=== TASK ===
Using the records below, report how many lines hold "Transcript", with no extra text.

=== Stored items ===
□ □ □ □ □ □ □
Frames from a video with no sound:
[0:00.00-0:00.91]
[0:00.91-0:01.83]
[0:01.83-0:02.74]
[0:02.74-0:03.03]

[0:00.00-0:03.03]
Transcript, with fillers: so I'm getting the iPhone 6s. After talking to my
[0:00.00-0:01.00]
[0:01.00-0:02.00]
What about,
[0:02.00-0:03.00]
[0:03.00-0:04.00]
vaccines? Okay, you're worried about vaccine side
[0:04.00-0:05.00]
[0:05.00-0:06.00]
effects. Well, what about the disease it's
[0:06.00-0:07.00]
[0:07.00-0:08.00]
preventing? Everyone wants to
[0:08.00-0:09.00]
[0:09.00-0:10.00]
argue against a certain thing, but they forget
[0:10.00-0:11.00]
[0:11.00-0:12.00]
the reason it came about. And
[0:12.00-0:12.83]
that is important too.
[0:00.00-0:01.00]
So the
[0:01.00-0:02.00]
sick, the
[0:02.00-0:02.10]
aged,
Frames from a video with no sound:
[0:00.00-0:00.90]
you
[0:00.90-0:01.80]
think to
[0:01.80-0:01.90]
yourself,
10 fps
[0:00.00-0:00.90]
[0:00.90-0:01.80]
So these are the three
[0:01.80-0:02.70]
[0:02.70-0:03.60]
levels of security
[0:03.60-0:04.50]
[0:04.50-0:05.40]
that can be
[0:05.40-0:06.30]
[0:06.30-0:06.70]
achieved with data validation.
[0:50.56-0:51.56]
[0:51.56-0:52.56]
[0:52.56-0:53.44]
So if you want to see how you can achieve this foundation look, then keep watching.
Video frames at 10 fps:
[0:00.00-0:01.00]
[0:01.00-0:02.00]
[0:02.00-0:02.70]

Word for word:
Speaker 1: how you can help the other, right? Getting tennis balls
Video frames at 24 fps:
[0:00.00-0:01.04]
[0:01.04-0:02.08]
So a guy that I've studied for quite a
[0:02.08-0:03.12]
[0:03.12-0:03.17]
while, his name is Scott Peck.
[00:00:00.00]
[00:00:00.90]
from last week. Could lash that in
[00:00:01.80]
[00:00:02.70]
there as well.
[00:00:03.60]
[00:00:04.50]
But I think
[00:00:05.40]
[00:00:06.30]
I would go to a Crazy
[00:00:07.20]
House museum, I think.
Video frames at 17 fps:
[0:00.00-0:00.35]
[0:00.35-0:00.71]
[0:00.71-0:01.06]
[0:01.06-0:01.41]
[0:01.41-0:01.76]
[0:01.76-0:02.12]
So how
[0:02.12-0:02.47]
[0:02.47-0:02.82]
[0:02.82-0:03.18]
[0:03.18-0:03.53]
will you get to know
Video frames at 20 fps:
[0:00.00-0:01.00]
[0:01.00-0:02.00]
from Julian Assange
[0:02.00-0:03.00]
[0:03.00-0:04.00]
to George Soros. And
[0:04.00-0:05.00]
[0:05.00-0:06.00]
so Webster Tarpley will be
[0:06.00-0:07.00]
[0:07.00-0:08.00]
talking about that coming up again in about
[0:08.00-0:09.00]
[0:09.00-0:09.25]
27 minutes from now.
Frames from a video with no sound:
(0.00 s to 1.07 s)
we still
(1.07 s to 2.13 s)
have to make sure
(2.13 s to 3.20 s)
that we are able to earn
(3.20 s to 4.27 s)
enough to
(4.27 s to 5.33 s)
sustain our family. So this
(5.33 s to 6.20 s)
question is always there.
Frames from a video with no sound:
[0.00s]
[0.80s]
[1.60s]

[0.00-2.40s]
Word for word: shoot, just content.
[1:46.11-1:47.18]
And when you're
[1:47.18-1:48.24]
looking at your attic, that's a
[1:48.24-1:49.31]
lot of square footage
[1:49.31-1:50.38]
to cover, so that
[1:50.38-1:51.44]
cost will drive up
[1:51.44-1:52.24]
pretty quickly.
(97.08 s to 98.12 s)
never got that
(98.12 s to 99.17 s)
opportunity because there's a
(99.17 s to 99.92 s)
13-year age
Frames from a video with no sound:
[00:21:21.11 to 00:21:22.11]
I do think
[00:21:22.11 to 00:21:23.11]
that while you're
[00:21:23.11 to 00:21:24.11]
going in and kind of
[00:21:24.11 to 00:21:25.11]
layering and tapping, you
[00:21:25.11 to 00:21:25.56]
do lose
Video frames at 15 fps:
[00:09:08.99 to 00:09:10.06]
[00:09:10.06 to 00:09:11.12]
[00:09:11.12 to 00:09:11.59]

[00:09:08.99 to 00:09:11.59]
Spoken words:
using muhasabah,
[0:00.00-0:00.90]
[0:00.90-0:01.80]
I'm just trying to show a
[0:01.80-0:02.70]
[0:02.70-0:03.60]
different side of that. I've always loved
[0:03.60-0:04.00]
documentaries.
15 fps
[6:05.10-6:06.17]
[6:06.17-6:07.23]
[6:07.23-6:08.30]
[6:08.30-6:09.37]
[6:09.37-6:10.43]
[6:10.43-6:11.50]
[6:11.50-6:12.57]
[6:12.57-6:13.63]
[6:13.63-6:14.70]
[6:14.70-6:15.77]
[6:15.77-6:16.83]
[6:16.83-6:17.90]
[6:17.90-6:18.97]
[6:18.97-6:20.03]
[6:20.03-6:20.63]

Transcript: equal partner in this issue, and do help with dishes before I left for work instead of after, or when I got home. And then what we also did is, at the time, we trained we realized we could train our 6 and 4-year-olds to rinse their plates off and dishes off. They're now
□ □ □ □ □ □ □
=== ANSWER ===
2